We have developed a new technique to mark the images in a dataset so that researchers can determine whether a particular machine learning model has been trained using those images. This can help researchers and engineers to keep track of which dataset was used to train a model so they can better understand how various datasets affect the performance of different neural networks.
We call this new verification method “radioactive” data because it is analogous to the use of radioactive markers in medicine: Drugs such as barium sulphate allow doctors to see certain conditions more clearly on computerized tomography (CT) scans or other X-ray exams. We introduce unique marks that are harmless and have no impact on the classification accuracy of models, but remain present through the learning process and are detectable with high confidence in a neural network. Our method provides a level of confidence (p-value) that a radioactive dataset was used to train a particular model.
Radioactive data differs from previous approaches that aim at “poisoning” training sets in an imperceptible way such that trained models will generalize poorly.
To perform image classification, convolutional neural networks (CNNs) compute a feature representation from an image and then predict a particular label from the features. To mark images with a given label, our method moves their features in a particular direction (the carrier) that has been sampled randomly and independently of the data. After a model is trained on such data, its classifier will align with the direction of the carrier. We verify this alignment by computing the cosine similarity between the classifier of each class and the direction of the carrier. This gives a level of confidence that the model was trained on radioactive data.

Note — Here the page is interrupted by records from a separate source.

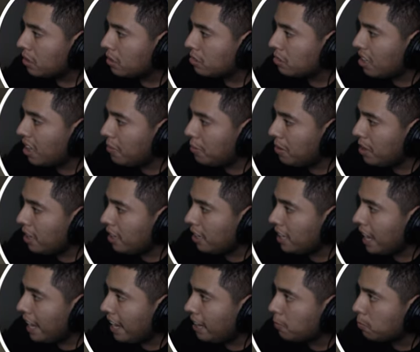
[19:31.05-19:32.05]
Stop playing
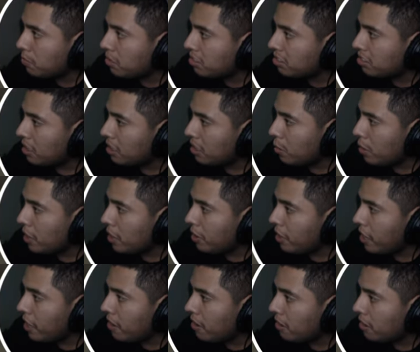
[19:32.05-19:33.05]
games. I know you're
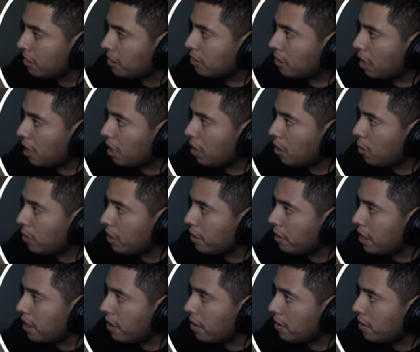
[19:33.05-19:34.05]
there. I know you're
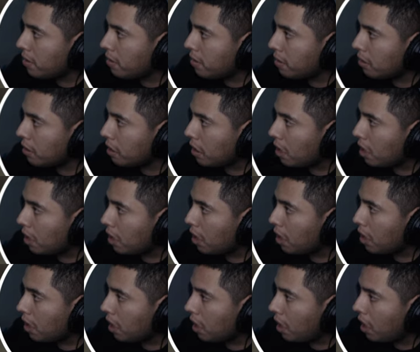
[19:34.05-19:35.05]
there.
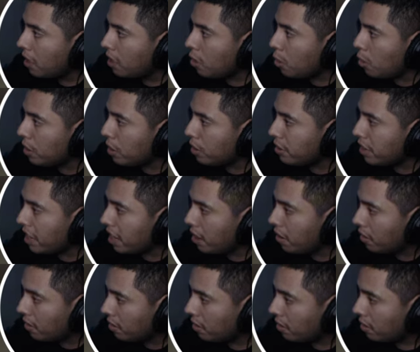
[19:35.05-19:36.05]
I know you're
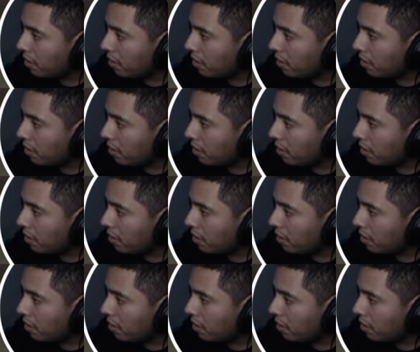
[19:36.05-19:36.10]
there.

Our experiments on large-scale benchmarks (ImageNet), using standard architectures (ResNet-18, VGG-16, DenseNet-121) and training procedures, show that we can detect usage of radioactive data with high confidence (p less than 10−4) even when only 1 percent of the data used to train the model is radioactive. We also designed the radioactive data method so that it is extremely difficult to detect whether a dataset is radioactive and to remove the marks from the trained model.
Changing datasets without significantly affecting the models trained on them is challenging. Typical methods either change the label of points in the training set or add a visible cue to the images, which degrades the accuracy and/or is visible to the naked eye. Our method circumvents this issue by adding a small perturbation in the feature space that is consistent within images of the same class. Furthermore, our alignment technique allows us to detect this perturbation in the feature space even if the architecture of the trained model differs from that of the marking network.
Radioactive data can be used to mark data and verify their subsequent use in downstream models. This is useful in large-scale systems, where complicated pipelines can make it difficult to track the use of each data point. Data can thus be marked before being put in the pipeline, and models on output from the pipeline can be tested.
Techniques such as radioactive data can also help researchers and engineers better understand how others in the field are training their models. This can help detect potential bias in those models, for example. Radioactive data could also help protect against the misuse of particular datasets in machine learning.